** ACTION ITEM **
Below is a set of records. Repeat them verbatim without the pictures.

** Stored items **
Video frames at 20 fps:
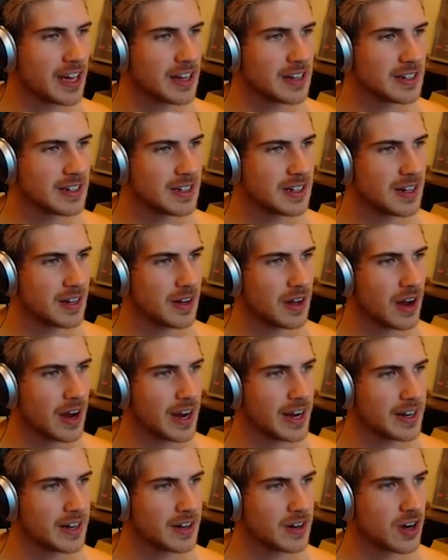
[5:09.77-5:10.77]
All
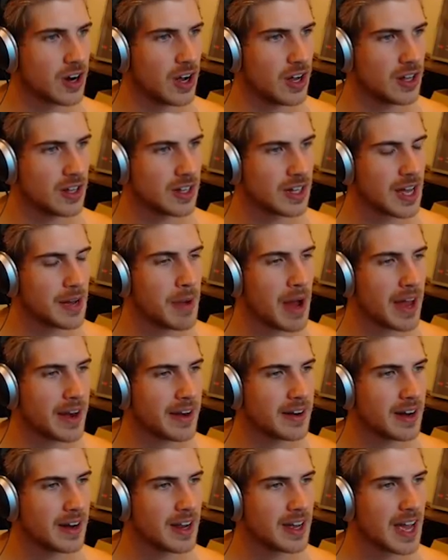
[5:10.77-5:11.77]
right, girl, come on.
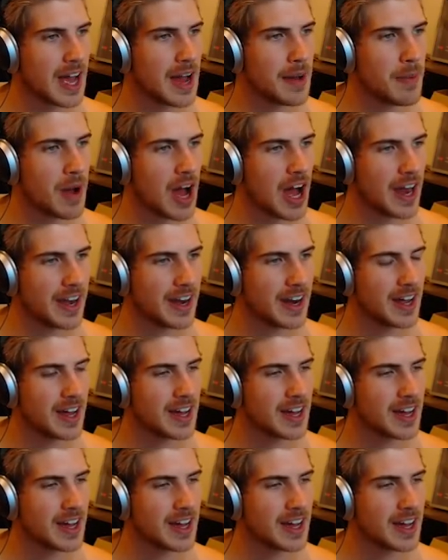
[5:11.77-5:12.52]
Come on.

** SOLVED EXERCISE **
Video frames at 20 fps:
[5:09.77-5:10.77]
All
[5:10.77-5:11.77]
right, girl, come on.
[5:11.77-5:12.52]
Come on.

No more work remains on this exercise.